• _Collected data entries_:
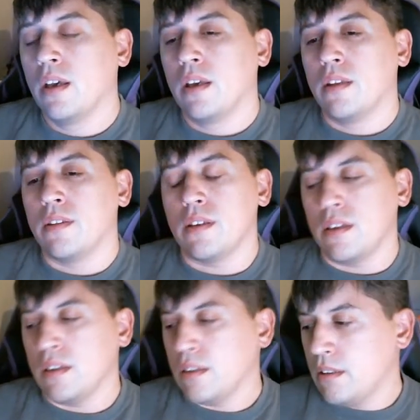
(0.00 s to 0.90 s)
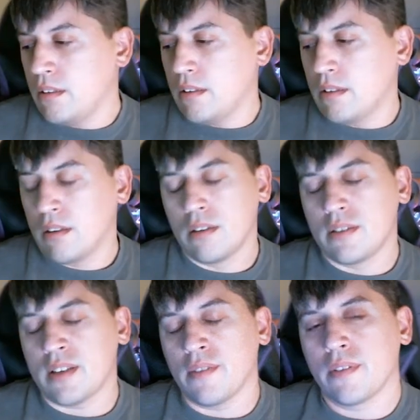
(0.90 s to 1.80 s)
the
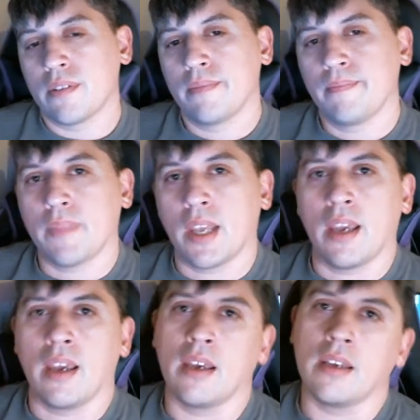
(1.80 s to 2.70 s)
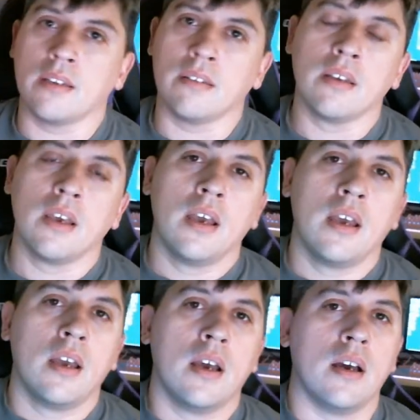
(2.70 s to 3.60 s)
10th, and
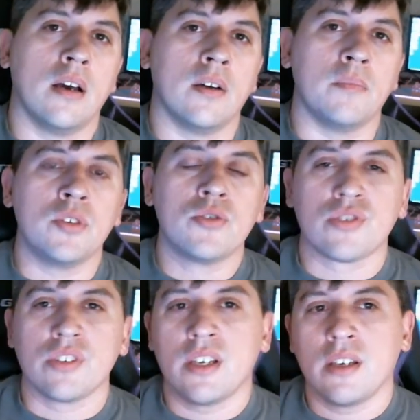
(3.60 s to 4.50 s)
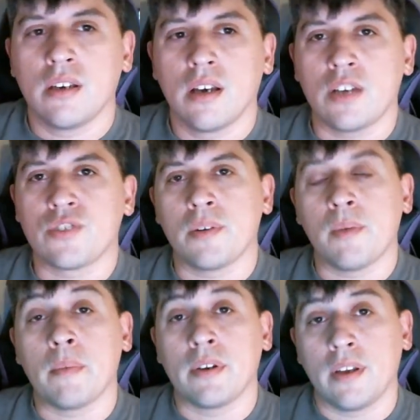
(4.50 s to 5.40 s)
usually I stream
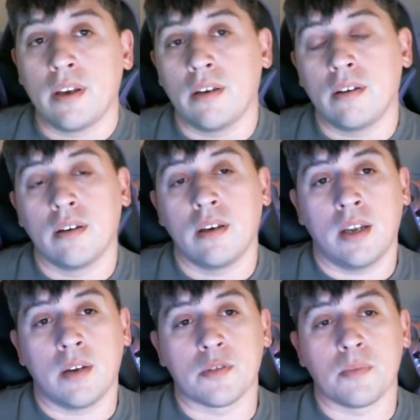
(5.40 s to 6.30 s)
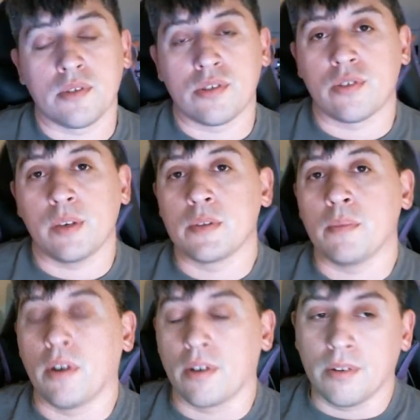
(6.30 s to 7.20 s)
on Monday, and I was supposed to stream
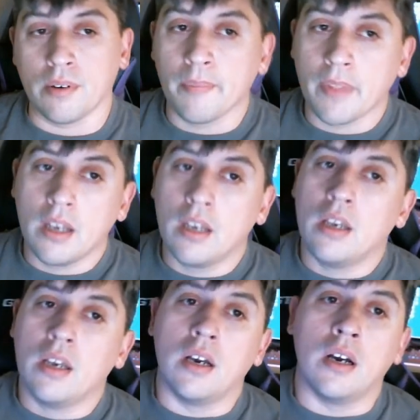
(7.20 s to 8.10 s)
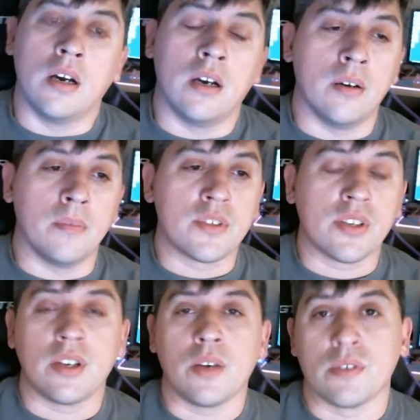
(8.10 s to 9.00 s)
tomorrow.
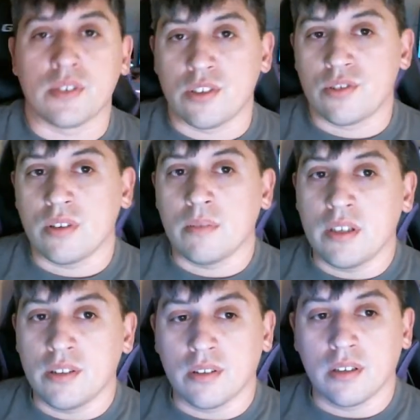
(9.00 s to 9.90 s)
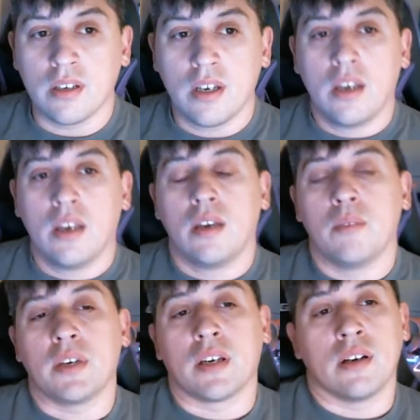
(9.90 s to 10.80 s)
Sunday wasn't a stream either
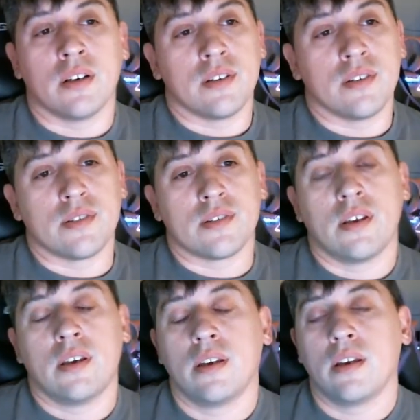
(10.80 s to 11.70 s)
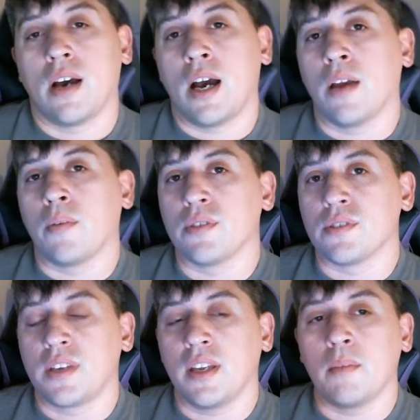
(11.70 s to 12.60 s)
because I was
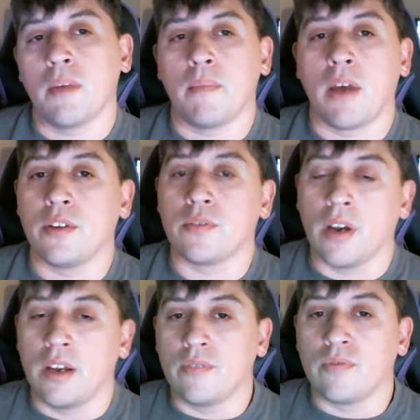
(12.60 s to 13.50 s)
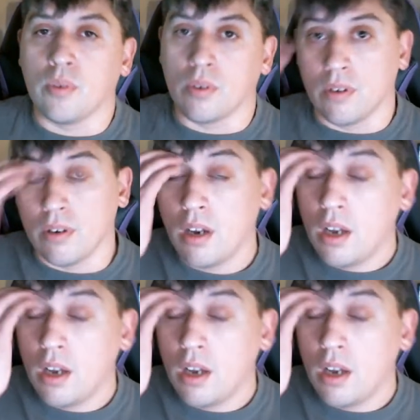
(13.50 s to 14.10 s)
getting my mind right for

• _Directions for this task_:
Where an entry holds a picture, leave the picture out and output the rest exactly.

• _Response box_:
(0.00 s to 0.90 s)
(0.90 s to 1.80 s)
the
(1.80 s to 2.70 s)
(2.70 s to 3.60 s)
10th, and
(3.60 s to 4.50 s)
(4.50 s to 5.40 s)
usually I stream
(5.40 s to 6.30 s)
(6.30 s to 7.20 s)
on Monday, and I was supposed to stream
(7.20 s to 8.10 s)
(8.10 s to 9.00 s)
tomorrow.
(9.00 s to 9.90 s)
(9.90 s to 10.80 s)
Sunday wasn't a stream either
(10.80 s to 11.70 s)
(11.70 s to 12.60 s)
because I was
(12.60 s to 13.50 s)
(13.50 s to 14.10 s)
getting my mind right for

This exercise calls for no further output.